## Exercise objective
Where a record contains a picture, omit the picture and repeat the rest exactly.

## Stored data
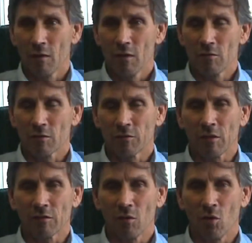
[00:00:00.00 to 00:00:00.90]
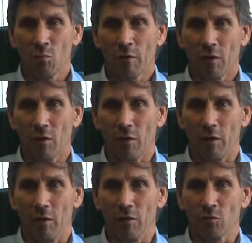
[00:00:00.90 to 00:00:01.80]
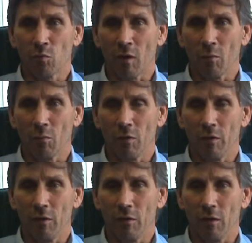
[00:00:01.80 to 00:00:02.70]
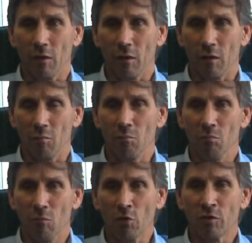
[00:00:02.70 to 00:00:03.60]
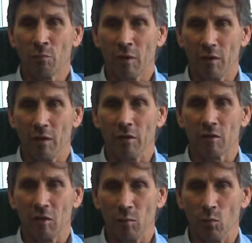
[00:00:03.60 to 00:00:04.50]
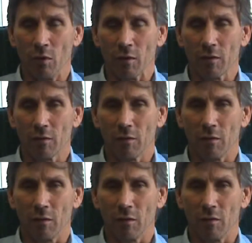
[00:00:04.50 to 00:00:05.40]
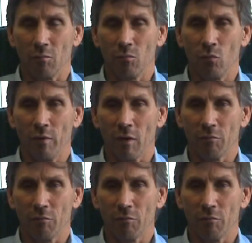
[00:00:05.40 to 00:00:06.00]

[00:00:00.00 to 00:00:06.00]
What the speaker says: Success in home care is probably most dependent on teamwork. We have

## Response to the exercise
[00:00:00.00 to 00:00:00.90]
[00:00:00.90 to 00:00:01.80]
[00:00:01.80 to 00:00:02.70]
[00:00:02.70 to 00:00:03.60]
[00:00:03.60 to 00:00:04.50]
[00:00:04.50 to 00:00:05.40]
[00:00:05.40 to 00:00:06.00]

[00:00:00.00 to 00:00:06.00]
What the speaker says: Success in home care is probably most dependent on teamwork. We have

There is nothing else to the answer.